Leaving a Conservative caucus meeting, Bergen said Prime Minister Justin Trudeau didn’t attempt to thoroughly rectify the protesting and blockades in Ottawa and elsewhere with the existing powers he had.

“The first act that he does when he has a chance to do something – he doesn’t go through step one, two, three – he goes straight to 100 and invokes the Emergencies Act,” she said.

“I don’t think anything that we will see will change our mind, we will be opposing it.”

Bergen noted that the invoking of the Act comes at the same time many of the blockades are being lifted through local law enforcement.

“It really begs the question, why he would take this drastic action?”

Public Safety Minister Marco Mendicino tabled the motion in the House of Commons late Wednesday evening, as well as the proclamation declaring a public order emergency.

In a subsequent tweet, Government House Leader Mark Holland said he expects a “fulsome” debate and after discussions with other parties is prepared to consider “constructive ideas” on how to adjust the schedule of the House so that many MPs can participate.

“I look forward to this historic debate. It is essential that this matter be dealt with urgently, and that a vote be held before the end of the upcoming constituency week for MPs,” he said.

As part of the parliamentary oversight requirements in invoking powers under the Emergencies Act, the government must table a motion in both the House and Senate within seven sitting days outlining why federal officials feel the powers are required and detailing what specific measures will be taken, to allow the two parliamentary bodies to confirm it.

Now that the motion is tabled, debate will begin Thursday and will continue, according to the Act, “without interruption” until the vote is ready to be called — essentially when the list of speakers has been exhausted or if the government imposes closure on the debate.

The emergency powers will remain in effect if the motion is adopted, which is expected given the NDP have signalled they’ll support the Liberals.

“We’re reluctant in making this decision to support, we’ll listen very carefully to the debate before we place our votes but we have indicated that we are supportive of taking a serious step to respond to this crisis,” said NDP Leader Jagmeet Singh on Wednesday.

However, getting it passed through the Upper Chamber remains to be seen.

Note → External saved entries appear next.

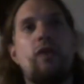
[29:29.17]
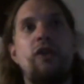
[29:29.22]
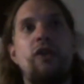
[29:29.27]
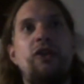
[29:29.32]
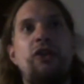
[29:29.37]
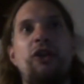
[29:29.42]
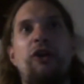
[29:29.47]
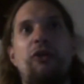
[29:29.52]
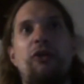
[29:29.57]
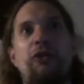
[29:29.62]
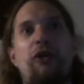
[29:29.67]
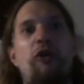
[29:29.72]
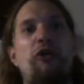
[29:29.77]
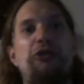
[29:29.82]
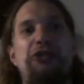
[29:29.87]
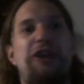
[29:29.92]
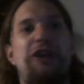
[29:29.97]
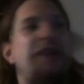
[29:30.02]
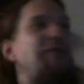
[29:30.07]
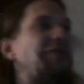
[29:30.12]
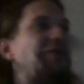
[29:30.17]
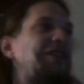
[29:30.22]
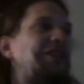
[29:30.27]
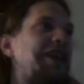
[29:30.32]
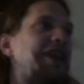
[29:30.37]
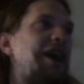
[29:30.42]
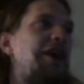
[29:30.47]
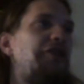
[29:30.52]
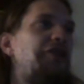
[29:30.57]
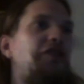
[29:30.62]
whole thing with the
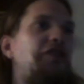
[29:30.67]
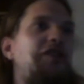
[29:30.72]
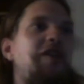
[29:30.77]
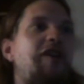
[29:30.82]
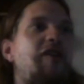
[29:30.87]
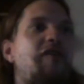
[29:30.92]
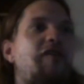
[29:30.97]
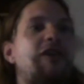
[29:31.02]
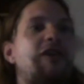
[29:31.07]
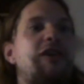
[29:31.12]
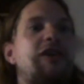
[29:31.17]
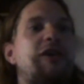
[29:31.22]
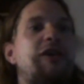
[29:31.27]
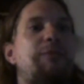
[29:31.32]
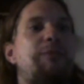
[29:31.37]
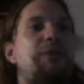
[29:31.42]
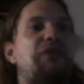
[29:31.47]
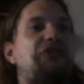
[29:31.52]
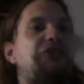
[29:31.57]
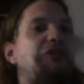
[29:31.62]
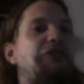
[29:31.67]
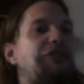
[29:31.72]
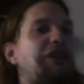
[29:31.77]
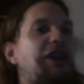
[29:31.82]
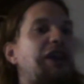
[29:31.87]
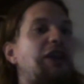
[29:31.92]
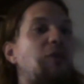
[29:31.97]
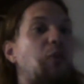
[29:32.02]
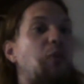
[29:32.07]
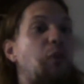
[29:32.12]
deaths of Mr.
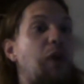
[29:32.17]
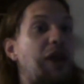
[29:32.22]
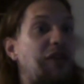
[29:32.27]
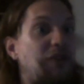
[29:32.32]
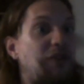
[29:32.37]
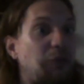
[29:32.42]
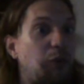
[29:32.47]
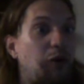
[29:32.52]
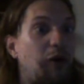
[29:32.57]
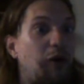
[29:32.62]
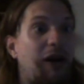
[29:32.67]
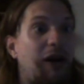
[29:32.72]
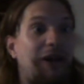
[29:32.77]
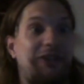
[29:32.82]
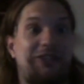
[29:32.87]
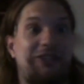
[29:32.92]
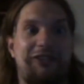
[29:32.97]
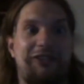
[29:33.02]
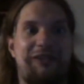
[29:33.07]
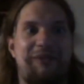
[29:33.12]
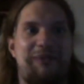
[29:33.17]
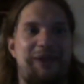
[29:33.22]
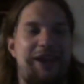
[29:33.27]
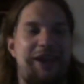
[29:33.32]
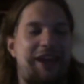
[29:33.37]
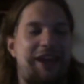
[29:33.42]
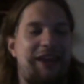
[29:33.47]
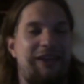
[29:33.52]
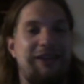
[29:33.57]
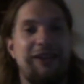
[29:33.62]
Kidd and Wint were awesome,
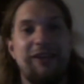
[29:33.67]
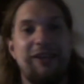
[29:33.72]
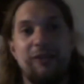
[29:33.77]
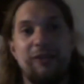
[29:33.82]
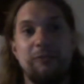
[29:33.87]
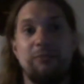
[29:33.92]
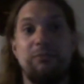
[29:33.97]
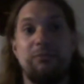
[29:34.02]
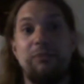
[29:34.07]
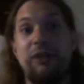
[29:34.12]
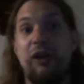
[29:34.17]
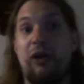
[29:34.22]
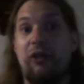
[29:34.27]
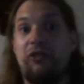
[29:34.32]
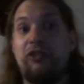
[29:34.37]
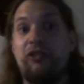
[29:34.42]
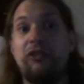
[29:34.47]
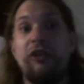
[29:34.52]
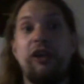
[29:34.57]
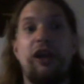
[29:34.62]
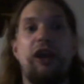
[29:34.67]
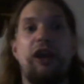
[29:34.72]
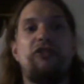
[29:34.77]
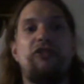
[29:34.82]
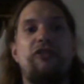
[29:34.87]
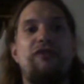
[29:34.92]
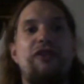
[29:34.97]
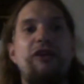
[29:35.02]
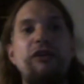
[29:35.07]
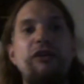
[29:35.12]
and it's
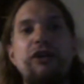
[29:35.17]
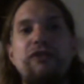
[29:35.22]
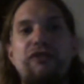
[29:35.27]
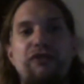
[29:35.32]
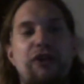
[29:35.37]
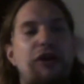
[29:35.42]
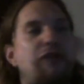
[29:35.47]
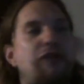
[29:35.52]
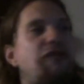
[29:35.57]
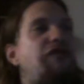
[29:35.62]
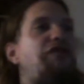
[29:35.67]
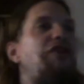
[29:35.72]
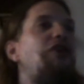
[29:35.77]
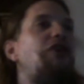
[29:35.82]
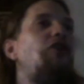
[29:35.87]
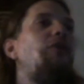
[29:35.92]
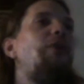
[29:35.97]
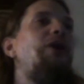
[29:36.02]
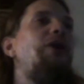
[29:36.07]
a very fun film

The Senate has been recalled to consider the matter on Friday morning.

Late Tuesday night the government issued the regulations outlining in more detail what powers are being enacted though the act.

Among them are safeguarding vaccine clinics, banning children from protests and blockade sites, protecting war memorials, and directing essential services.

Justice Minister David Lametti said these regulations will be tabled in the House of Commons by the end of Thursday.

“Looking ahead, both the House of Commons and Senate will soon have the opportunity to debate and vote on the emergency declaration…Parliament can amend or revoke any orders we have made. This is an important democratic check and balance in the act,” he said speaking to reporters on Wednesday.

Lametti sought to comfort Canadians who are concerned that the move would infringe on personal rights and freedoms.

“It is allowing us to use targeted and proportional measures to help bring the illegal blockades and occupations to an end. And critically, all of our actions under the Emergencies Act will comply with the Charter of Rights and Freedoms. That requirement is built into the legislation itself,” he said.

Despite the assurance of the act’s scope, Conservative MPs are calling the move a “power grab.”

“There is no national emergency, there is no threat to the security of Canada, the protests at the border were peacefully taken down and I think it’s an overreach,” said Conservative MP Marilyn Gladu.

“[The prime minister] did not act with his existing powers. So for him to grab even further powers, and very far-reaching powers, is very troubling.”

With files from CTV News’ Rachel Aiello.